Habit 7: Sharpen the Saw

You’ve already mastered the past six habits, but something just isn’t right. You’re running around the New York City subway, vomiting on people like a homeless man on a typical Saturday. You’re at Disney World with your unvaccinated child, smearing his spoiled diaper on as many of your fellow humans as possible. You’re at work, you and your infected colleagues pinning your coworkers down as you cough into their mouths. Yet, for whatever reason, some of them are not getting sick. Some of them remain healthy, strong, and confident. What are you doing wrong, you ask? Nothing, honestly. You’re doing everything right – but there is still a secret weapon, a final tool in the arsenal of every infectious person. You must Sharpen the Saw. No, I don’t mean that in figurative sense, like you need to sharpen your wit or something stupid like that. I mean you need to literally sharpen a saw and carry it around with you. Take it to work. Take it to Disney World. Take it on the subway. When you do encounter that person who simply won’t get infected by your coughs, excrement, or anything else, remember your last-ditch tool: the saw. Nothing is as contagious as human blood. So when you do meet that person—and you will—you’ll be ready. You know where your saw is, you know it’s sharp enough to spill some blood and get things flowing. So get it out, remove a few fingers, and spray your disease like a sprinkler filled with Kool-Aid.
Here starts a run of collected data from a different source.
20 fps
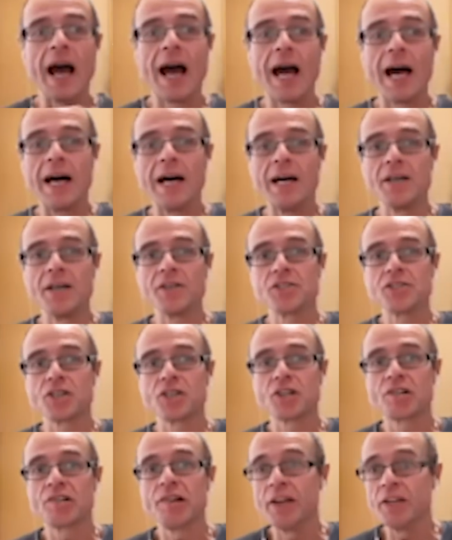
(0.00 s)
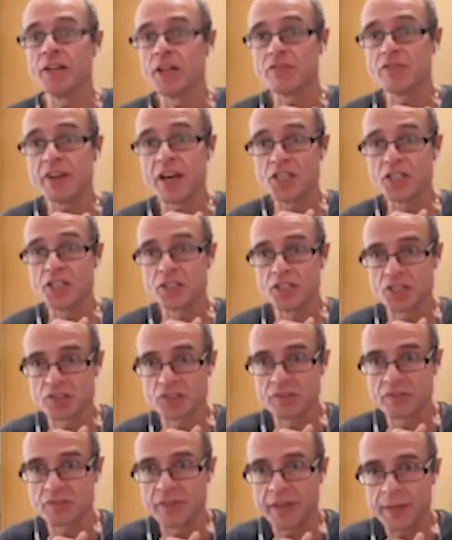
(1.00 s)
as craniofacial
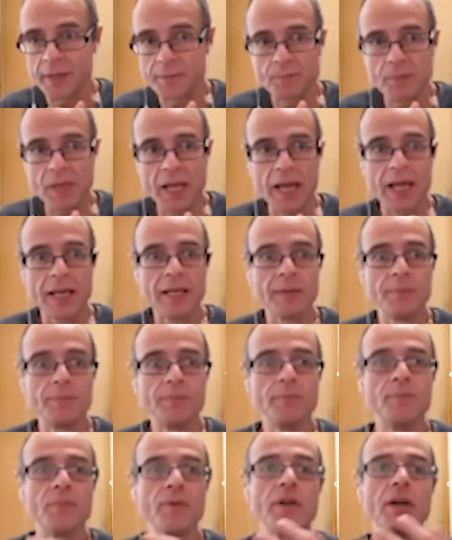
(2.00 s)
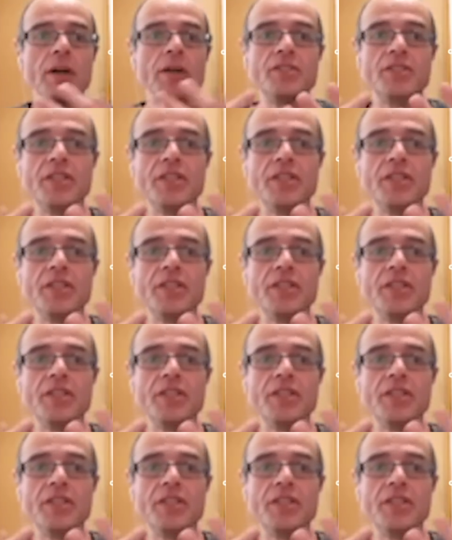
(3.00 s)
dystrophy um,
So there you have it, the Seven Habits of Highly Infectious People. If you follow these suggestions, I guarantee you will see a change in your life (and your lifespan); I guarantee that you will be spreading whatever terrible illness you have like wildfire, killing off the masses while your name is vilified and your legacy destroyed. If you commit my teachings to memory and truly embrace the seven, I promise that you’ll find yourself quarantined in a room, alone, with hundreds of thousands of infected people all screaming your name in disdain.